* WHAT THE TASK REQUIRES: The reply should contain every entry below exactly as written, with no images.

INFORMATION GIVEN section start

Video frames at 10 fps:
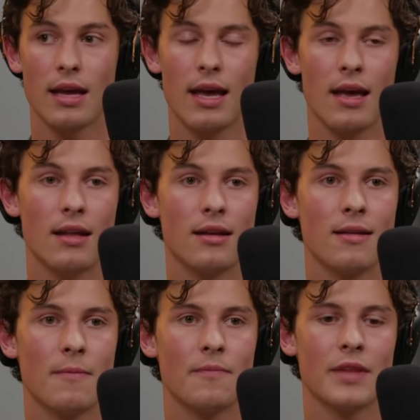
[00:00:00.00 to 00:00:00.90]

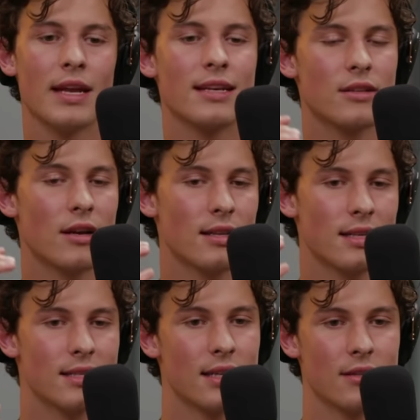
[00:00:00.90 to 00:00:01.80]
And Then I started
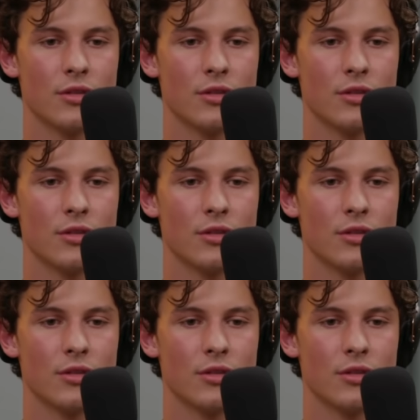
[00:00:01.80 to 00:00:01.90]
listening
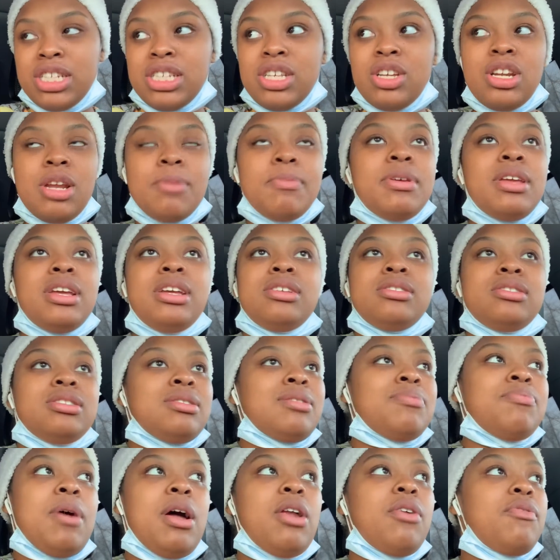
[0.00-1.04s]
It's going to be,
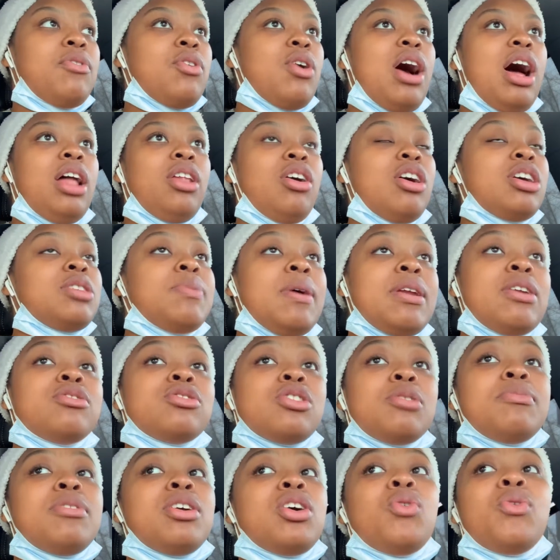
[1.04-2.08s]
I don't even know how long, but I know it's
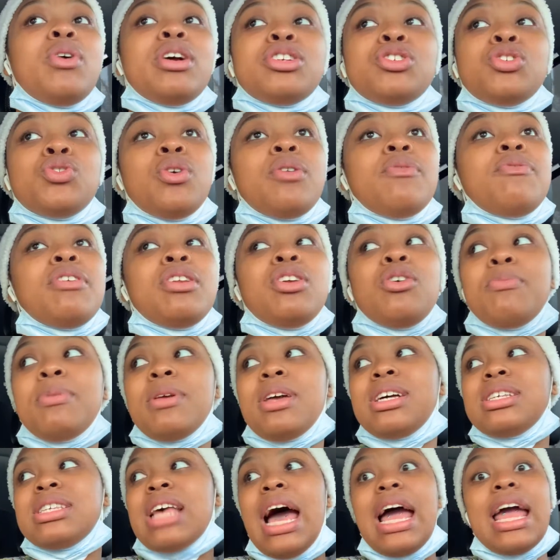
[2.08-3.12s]
going to be a quick short video
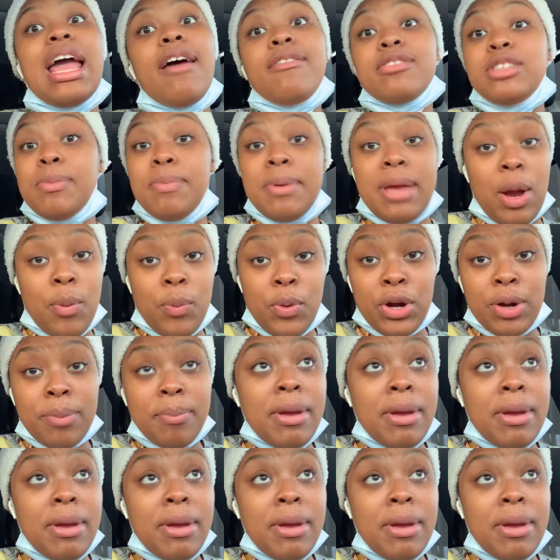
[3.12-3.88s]
because I have to be at work.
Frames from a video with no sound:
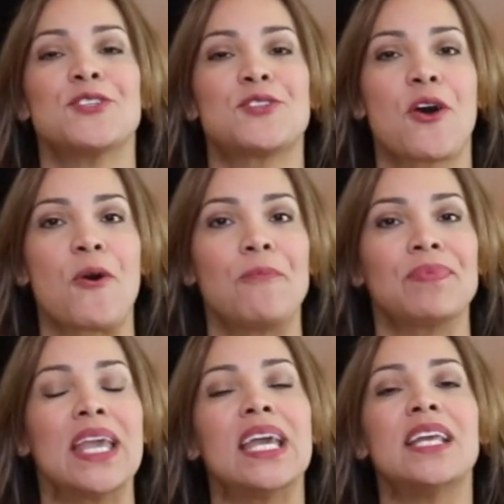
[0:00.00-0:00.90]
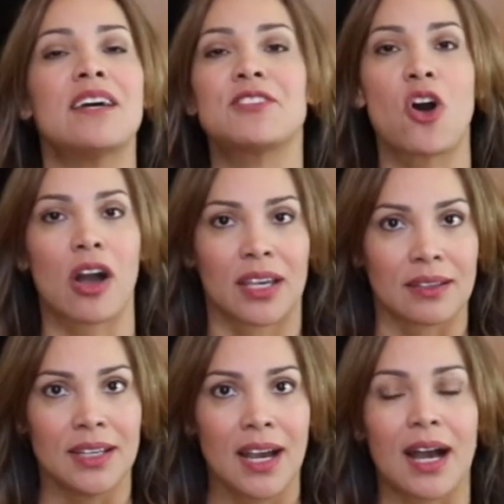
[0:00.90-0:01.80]
So enough
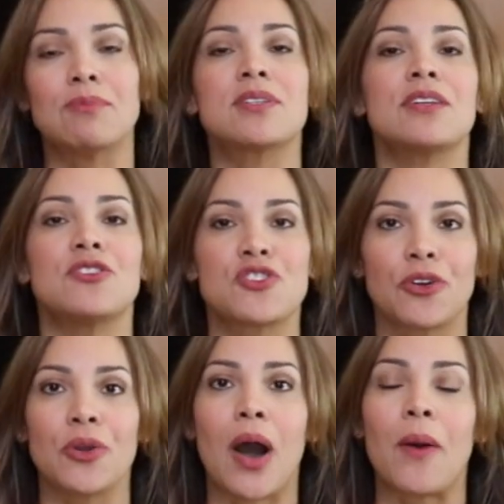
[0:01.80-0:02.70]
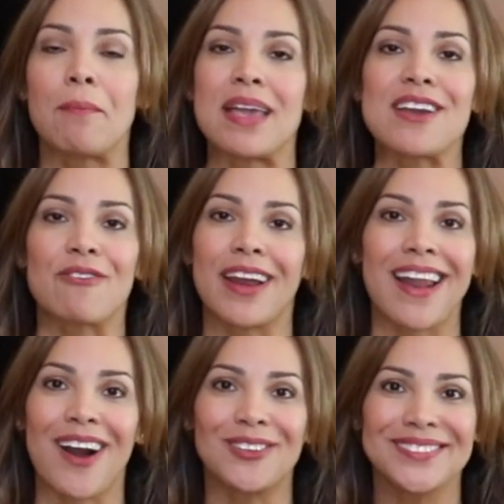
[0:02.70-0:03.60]
talking. I'm just going to show you how I make it right
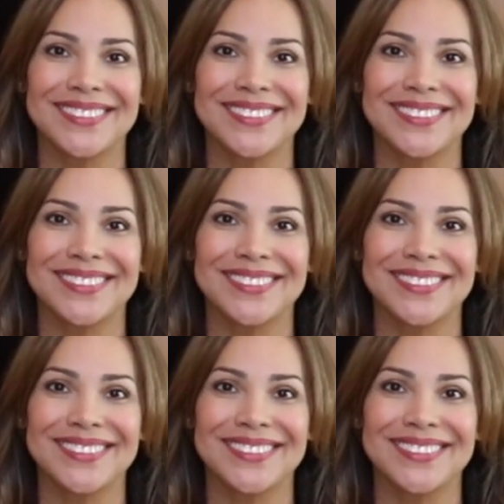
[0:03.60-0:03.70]
now.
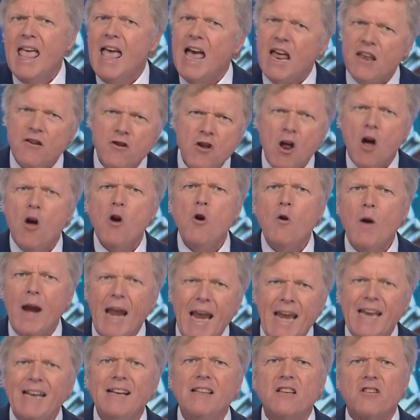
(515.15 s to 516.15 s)
and no
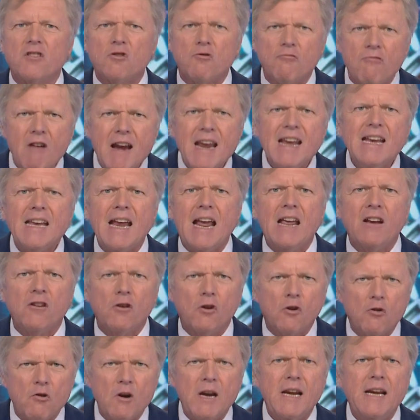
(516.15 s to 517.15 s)
endless red
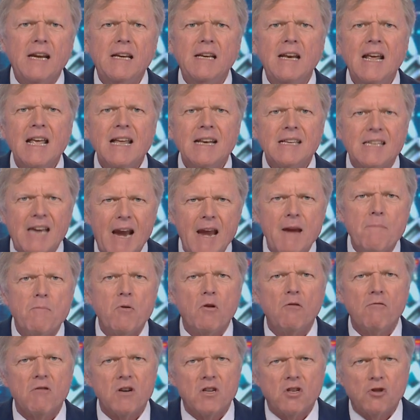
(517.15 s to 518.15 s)
and green tape
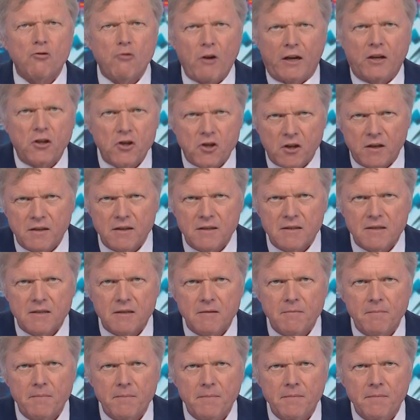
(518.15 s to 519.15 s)
restrictions.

INFORMATION GIVEN section end

* EXERCISE OUTPUT:
Video frames at 10 fps:
[00:00:00.00 to 00:00:00.90]

[00:00:00.90 to 00:00:01.80]
And Then I started
[00:00:01.80 to 00:00:01.90]
listening
[0.00-1.04s]
It's going to be,
[1.04-2.08s]
I don't even know how long, but I know it's
[2.08-3.12s]
going to be a quick short video
[3.12-3.88s]
because I have to be at work.
Frames from a video with no sound:
[0:00.00-0:00.90]
[0:00.90-0:01.80]
So enough
[0:01.80-0:02.70]
[0:02.70-0:03.60]
talking. I'm just going to show you how I make it right
[0:03.60-0:03.70]
now.
(515.15 s to 516.15 s)
and no
(516.15 s to 517.15 s)
endless red
(517.15 s to 518.15 s)
and green tape
(518.15 s to 519.15 s)
restrictions.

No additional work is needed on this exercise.